## Your instructions
Copy out the listing that follows, exact in every word, and skip the images.
== Segment start ==
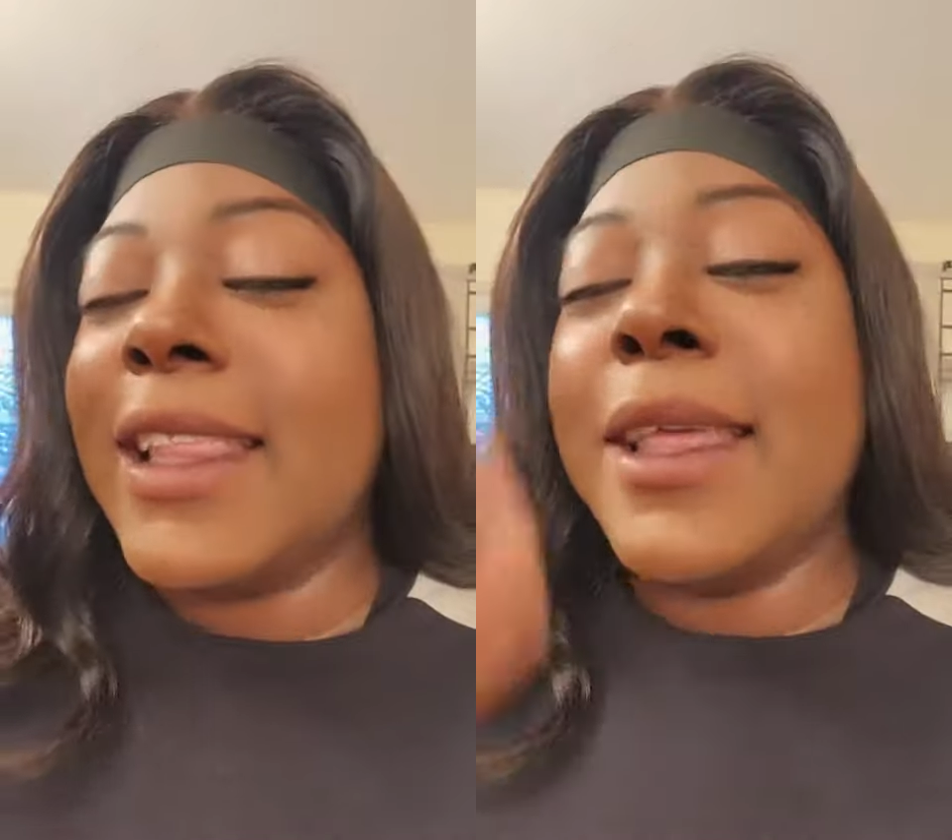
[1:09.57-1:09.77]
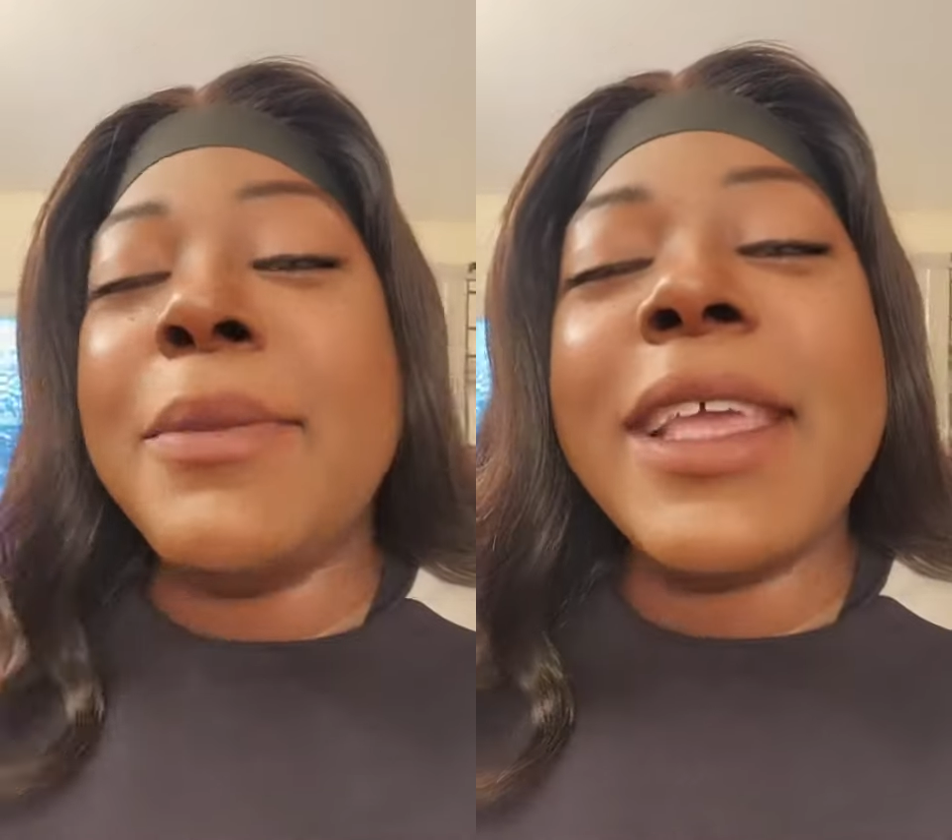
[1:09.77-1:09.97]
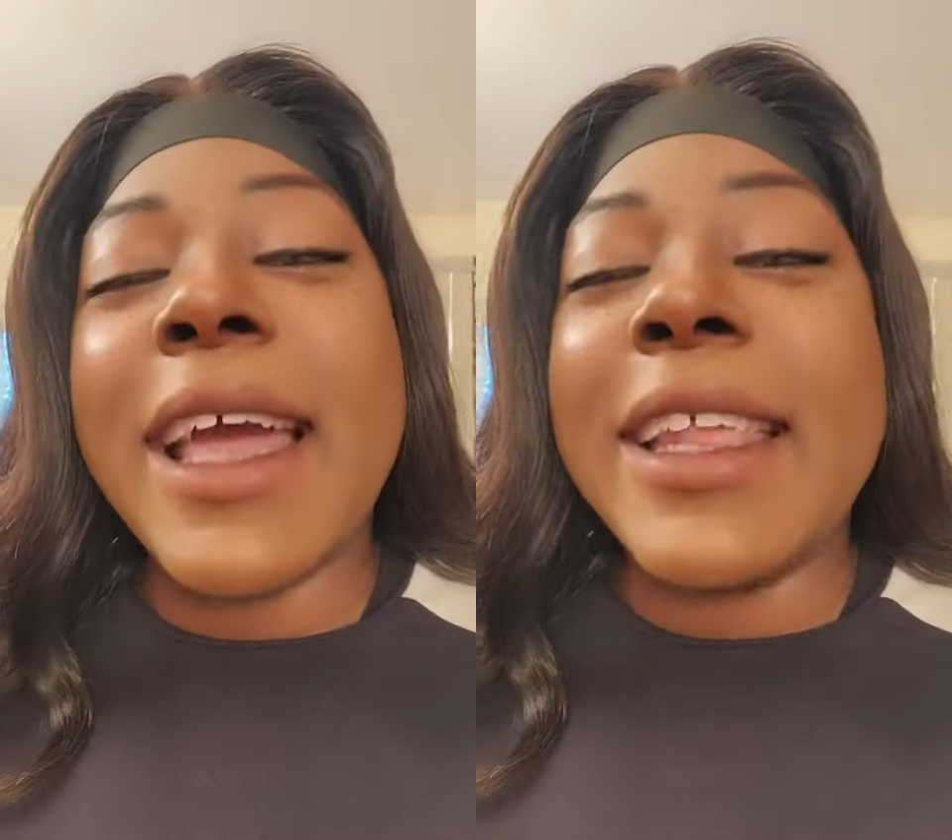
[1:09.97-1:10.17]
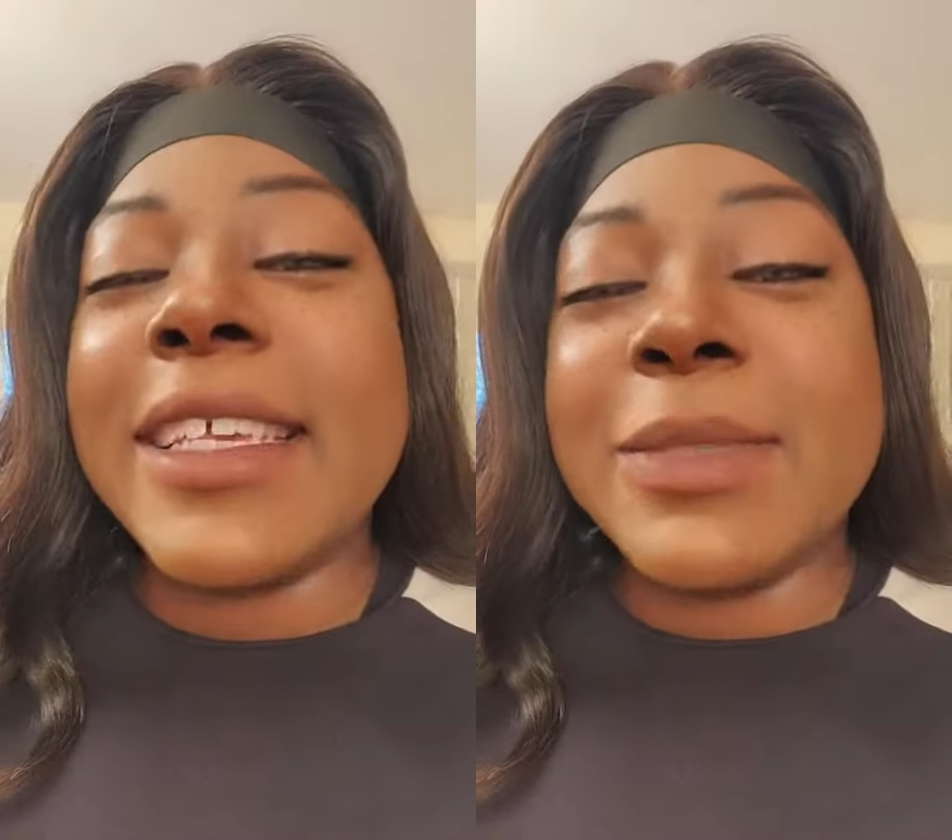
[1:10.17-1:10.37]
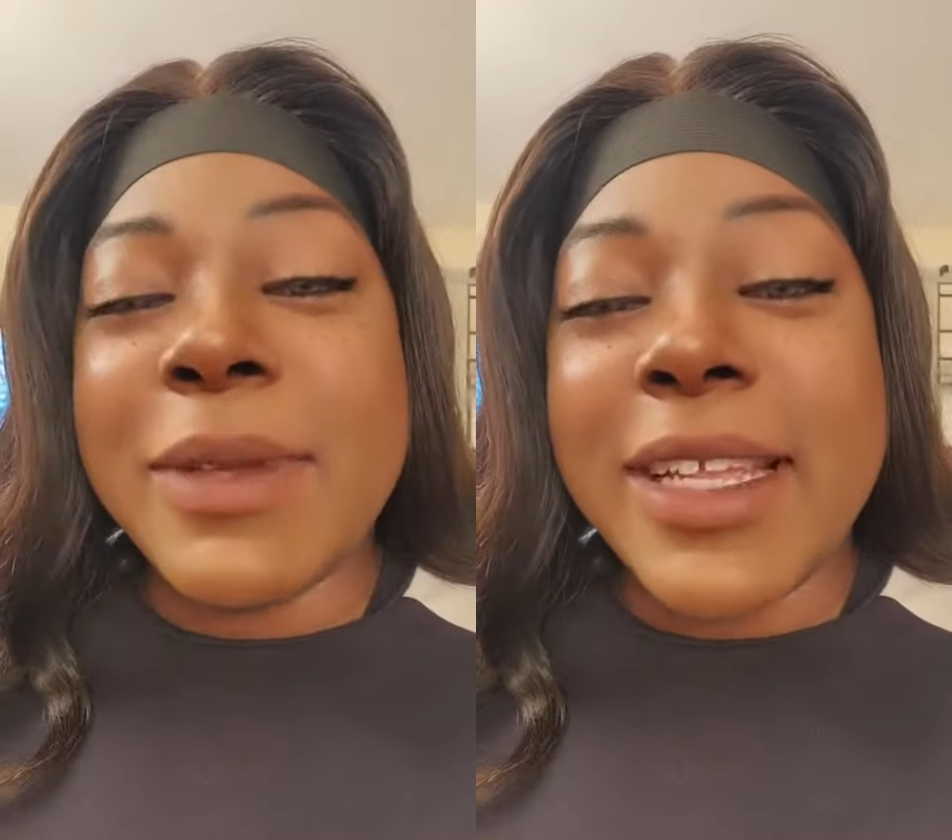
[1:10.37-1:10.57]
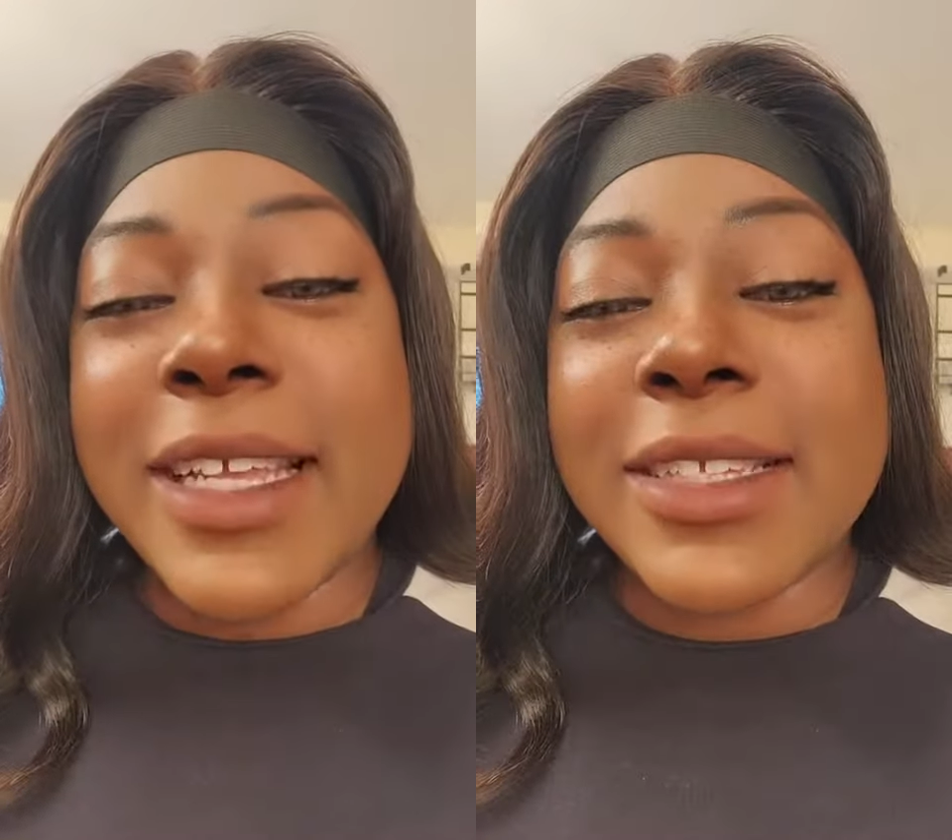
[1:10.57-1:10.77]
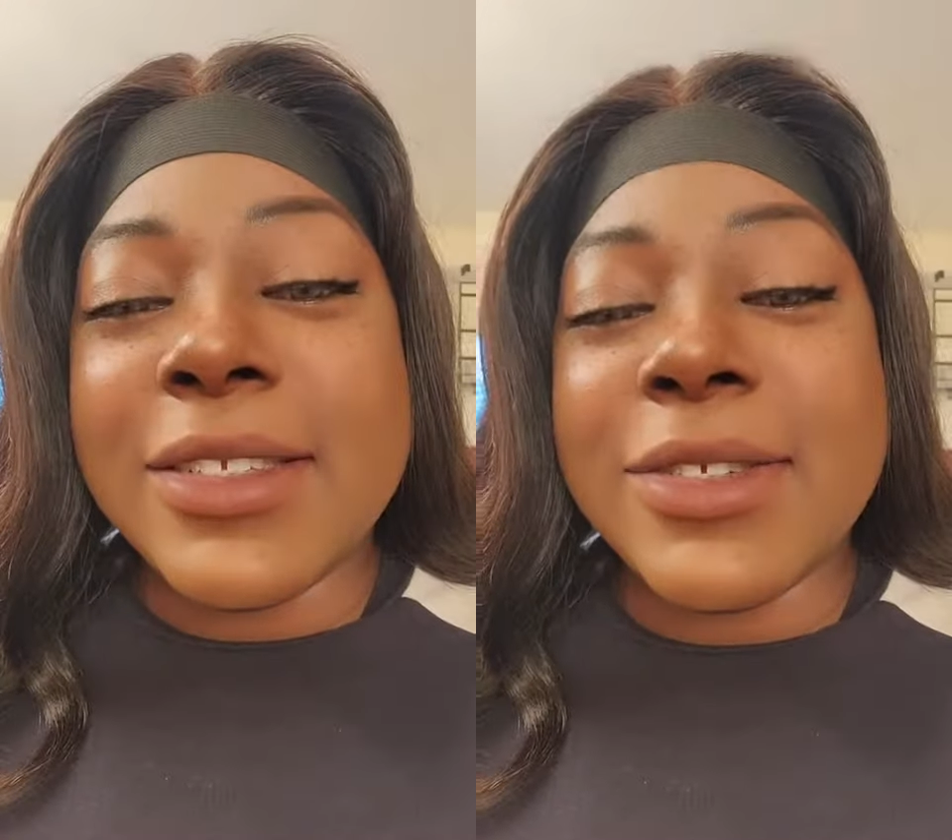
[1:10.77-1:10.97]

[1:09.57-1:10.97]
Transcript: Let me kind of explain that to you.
== Segment end ==
## Task output
[1:09.57-1:09.77]
[1:09.77-1:09.97]
[1:09.97-1:10.17]
[1:10.17-1:10.37]
[1:10.37-1:10.57]
[1:10.57-1:10.77]
[1:10.77-1:10.97]

[1:09.57-1:10.97]
Transcript: Let me kind of explain that to you.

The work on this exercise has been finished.